Instructions to follow:
Exact copies of all the entries are required, and no pictures should appear in them.

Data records
*** Begin section ***

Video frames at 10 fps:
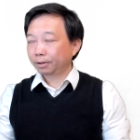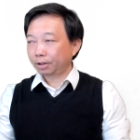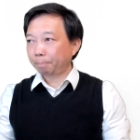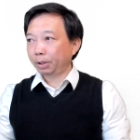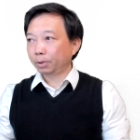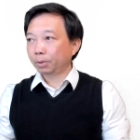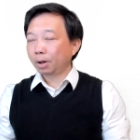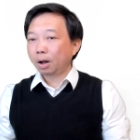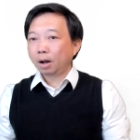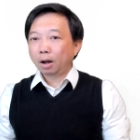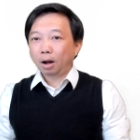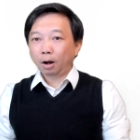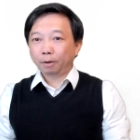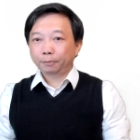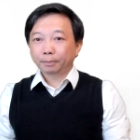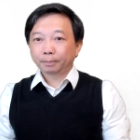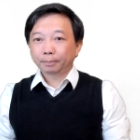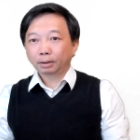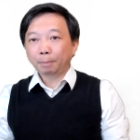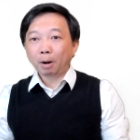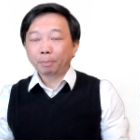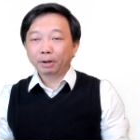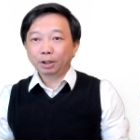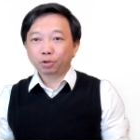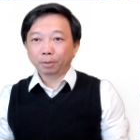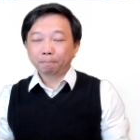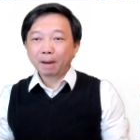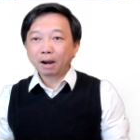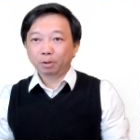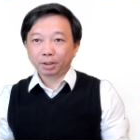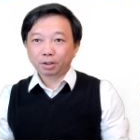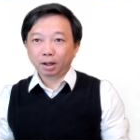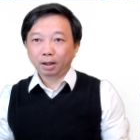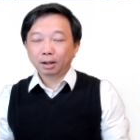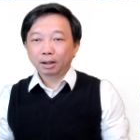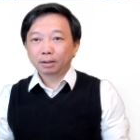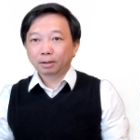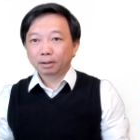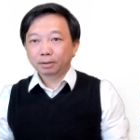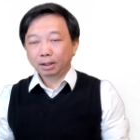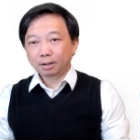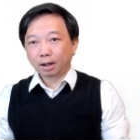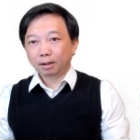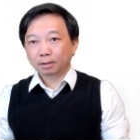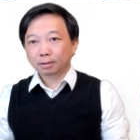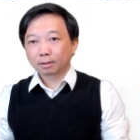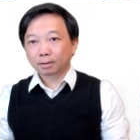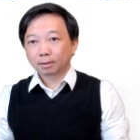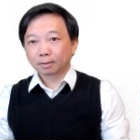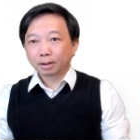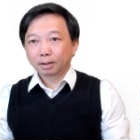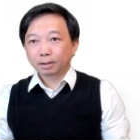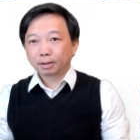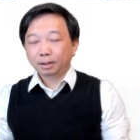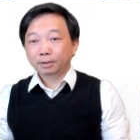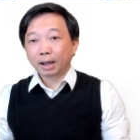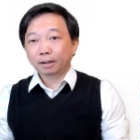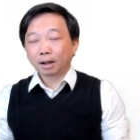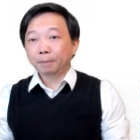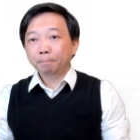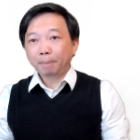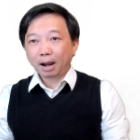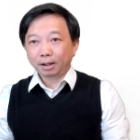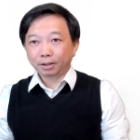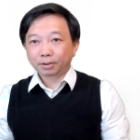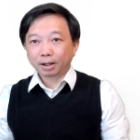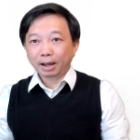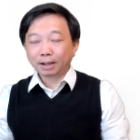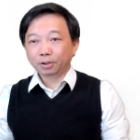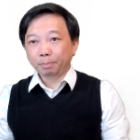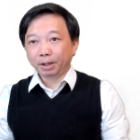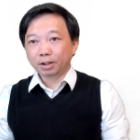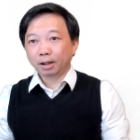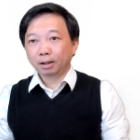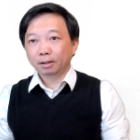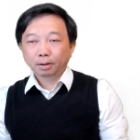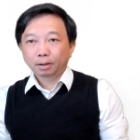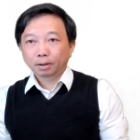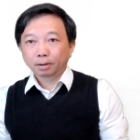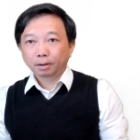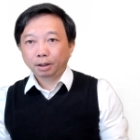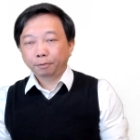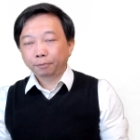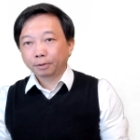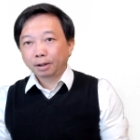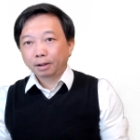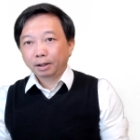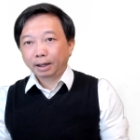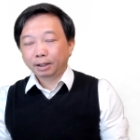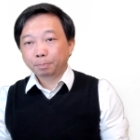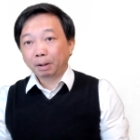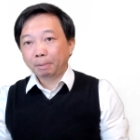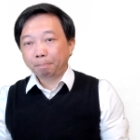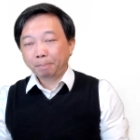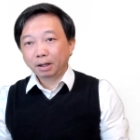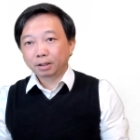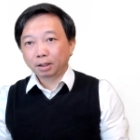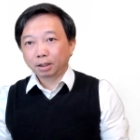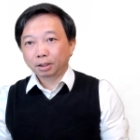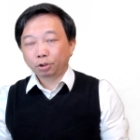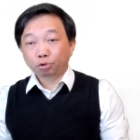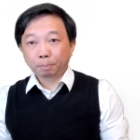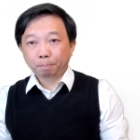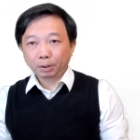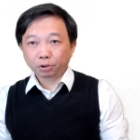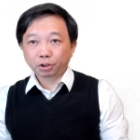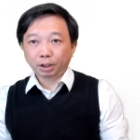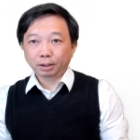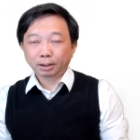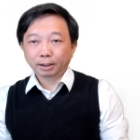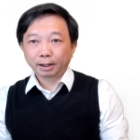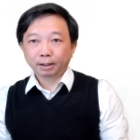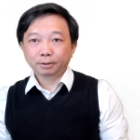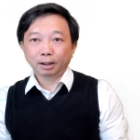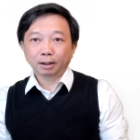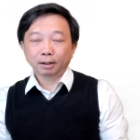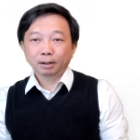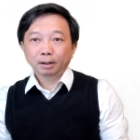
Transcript: W, of the population parameter, theta, is an unbiased estimator if its probability distribution has a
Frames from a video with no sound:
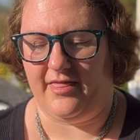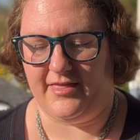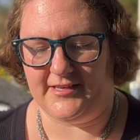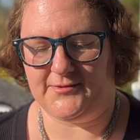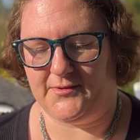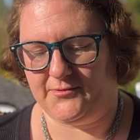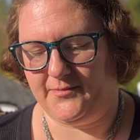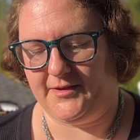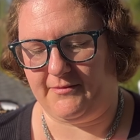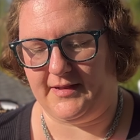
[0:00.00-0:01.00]
This one will
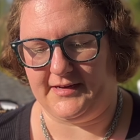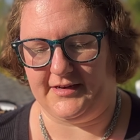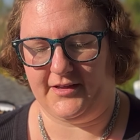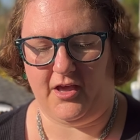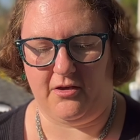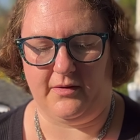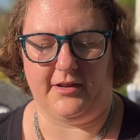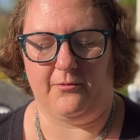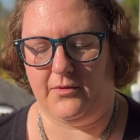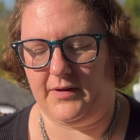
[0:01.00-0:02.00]
be ready to go, and
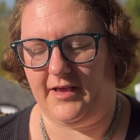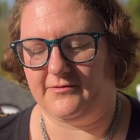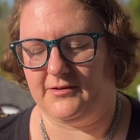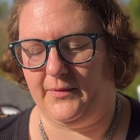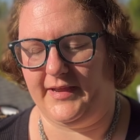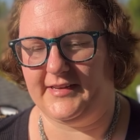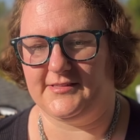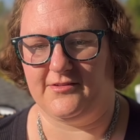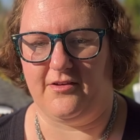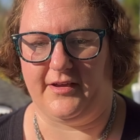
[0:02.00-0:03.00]
I won't have to wait
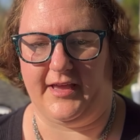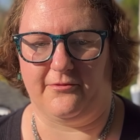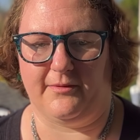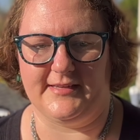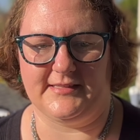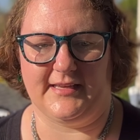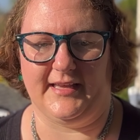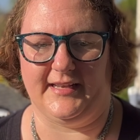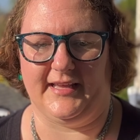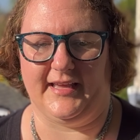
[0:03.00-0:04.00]
as long and risk
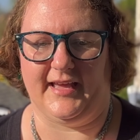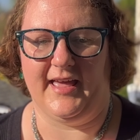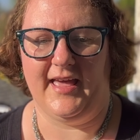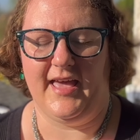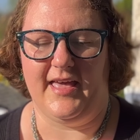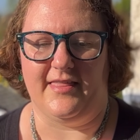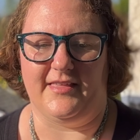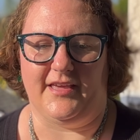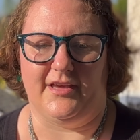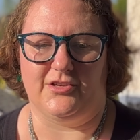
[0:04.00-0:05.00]
getting
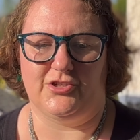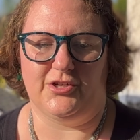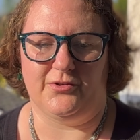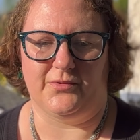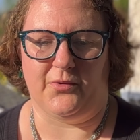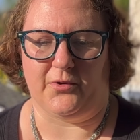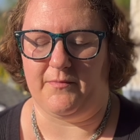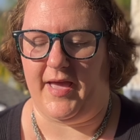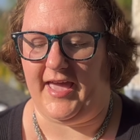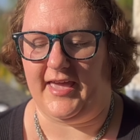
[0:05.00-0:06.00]
the June or
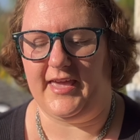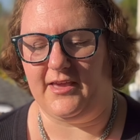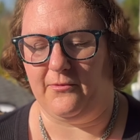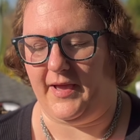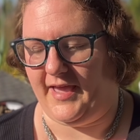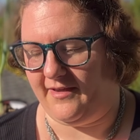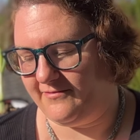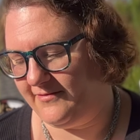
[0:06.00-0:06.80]
May heat wave.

*** End section ***

Solution to this problem:
Video frames at 10 fps:
Transcript: W, of the population parameter, theta, is an unbiased estimator if its probability distribution has a
Frames from a video with no sound:
[0:00.00-0:01.00]
This one will
[0:01.00-0:02.00]
be ready to go, and
[0:02.00-0:03.00]
I won't have to wait
[0:03.00-0:04.00]
as long and risk
[0:04.00-0:05.00]
getting
[0:05.00-0:06.00]
the June or
[0:06.00-0:06.80]
May heat wave.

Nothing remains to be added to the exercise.